Avec l’aide du MIT aux Etats-Unis
Si Duchamp parle de chemins de fer, c’est que la vision de la gare de Calais fut pour Takis une révélation : "Des yeux de monstres s’allumaient et s’éteignaient, des rails, des tunnels, une jungle de fer", écrira-t-il. Il construit alors des signaux qu’on revoit aujourd’hui au Palais de Tokyo comme des forêts métalliques aux troncs oscillants. Au-dessus, il y a souvent des lampes de couleurs se balançant sur de minces tiges, rouges comme des "stop" ou vertes comme des "allez-y". Il y place des balanciers horizontaux, des pièces mécaniques récupérées, des fragments d’obus, des hérissons de ramoneurs, des pièces de transformateurs ou de radiateurs de voitures.
Les champs magnétiques dont parle Duchamp sont une des grandes obsessions de Takis, qui n’a eu de cesse de les étudier, de les travailler, avec même l’aide du MIT aux Etats-Unis, la Mecque des ingénieurs. Takis est fasciné par la capacité du magnétisme d’arrêter la gravité. Il imagina même en 1960, juste après le vol du Spoutnik, d’envoyer un homme en apesanteur. C’est le poète sud-africain Sinclair Beiles qui se prêta au jeu.
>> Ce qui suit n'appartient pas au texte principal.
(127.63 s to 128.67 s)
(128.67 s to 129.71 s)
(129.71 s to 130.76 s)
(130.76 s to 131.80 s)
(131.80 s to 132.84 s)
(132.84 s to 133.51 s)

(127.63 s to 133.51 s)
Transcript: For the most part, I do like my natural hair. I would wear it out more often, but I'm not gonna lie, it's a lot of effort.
Il était habillé de grosses ceintures métalliques qui le suspendaient dans le vide dans une galerie d’art, grâce à de puissants aimants. Flottant dans le vide, il devait s’écrier : "I am a sculpture".
Les télé-lumières
Takis a décliné le magnétisme sous toutes ses formes. On voit au Palais de Tokyo ses séries de "tableaux musicaux" marchant avec des aimants qui régulièrement entraînent le frottement d’une corde de violon. D’autres toiles sont des monochromes rouges ou jaunes sur lesquels sont suspendues en lévitation des pointes d’acier tenues par les champs magnétiques. On peut aussi au Palais de Tokyo projeter sur un mur métallique de la limaille de fer qui forme des fleurs sculpturales. L’art de Takis revient à cet art cinétique qui voulait, dans les années 60 et 70, remplacer un art abstrait à bout de souffle.
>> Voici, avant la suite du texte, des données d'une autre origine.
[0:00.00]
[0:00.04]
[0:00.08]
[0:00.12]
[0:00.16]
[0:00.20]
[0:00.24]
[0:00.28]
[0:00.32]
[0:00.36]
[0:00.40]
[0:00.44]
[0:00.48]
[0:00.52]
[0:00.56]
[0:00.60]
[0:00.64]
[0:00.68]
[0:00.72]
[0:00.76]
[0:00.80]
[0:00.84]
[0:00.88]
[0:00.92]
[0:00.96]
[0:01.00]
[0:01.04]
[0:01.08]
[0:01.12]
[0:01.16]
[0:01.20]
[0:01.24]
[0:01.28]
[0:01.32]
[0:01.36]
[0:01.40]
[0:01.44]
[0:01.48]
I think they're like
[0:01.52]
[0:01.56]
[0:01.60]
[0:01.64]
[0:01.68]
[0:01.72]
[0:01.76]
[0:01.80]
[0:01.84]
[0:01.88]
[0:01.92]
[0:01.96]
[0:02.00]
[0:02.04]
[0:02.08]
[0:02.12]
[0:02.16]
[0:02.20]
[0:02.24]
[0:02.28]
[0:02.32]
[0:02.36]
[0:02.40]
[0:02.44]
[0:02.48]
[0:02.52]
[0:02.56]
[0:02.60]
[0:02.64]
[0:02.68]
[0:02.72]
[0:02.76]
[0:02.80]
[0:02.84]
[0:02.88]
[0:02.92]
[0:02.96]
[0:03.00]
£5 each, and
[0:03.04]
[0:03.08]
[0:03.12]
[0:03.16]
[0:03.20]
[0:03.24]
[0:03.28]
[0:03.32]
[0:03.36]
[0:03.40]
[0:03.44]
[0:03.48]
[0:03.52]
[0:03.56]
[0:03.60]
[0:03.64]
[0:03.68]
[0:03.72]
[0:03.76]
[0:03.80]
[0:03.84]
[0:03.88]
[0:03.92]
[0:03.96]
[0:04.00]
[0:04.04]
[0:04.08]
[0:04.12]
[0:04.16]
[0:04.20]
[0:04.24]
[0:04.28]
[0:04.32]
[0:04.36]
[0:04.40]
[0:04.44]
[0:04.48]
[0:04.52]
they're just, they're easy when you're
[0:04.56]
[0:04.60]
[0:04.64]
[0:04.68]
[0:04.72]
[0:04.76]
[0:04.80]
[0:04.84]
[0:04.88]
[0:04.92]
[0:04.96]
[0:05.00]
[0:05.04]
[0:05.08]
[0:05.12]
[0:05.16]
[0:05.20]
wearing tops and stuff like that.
Les "télé-lumières" qu’il développa aussi sont des constructions dignes de Star Wars. Il faisait faire de très grandes ampoules ayant des formes quasi humaines, renvoyant à l’archéologie de l’électricité, et dans lesquelles le mercure en fusion crée une lumière bleutée : "Cette lumière, explique Takis, est celle du vide, celle que l’on voit dans le ciel, un microcosme de l’univers." Ces étranges sculptures, un peu anthropomorphes, sorties de l’atelier d’un alchimiste, ont une étrange poésie.
--> Takis est un artiste qui a pu allier art et science pour créer son "bord du monde".
Takis, Champs magnétiques, au Palais de Tokyo, jusqu’au 17 mai. Paris est à 1h20 de Bruxelles avec le Thalys, 25 trajets par jour.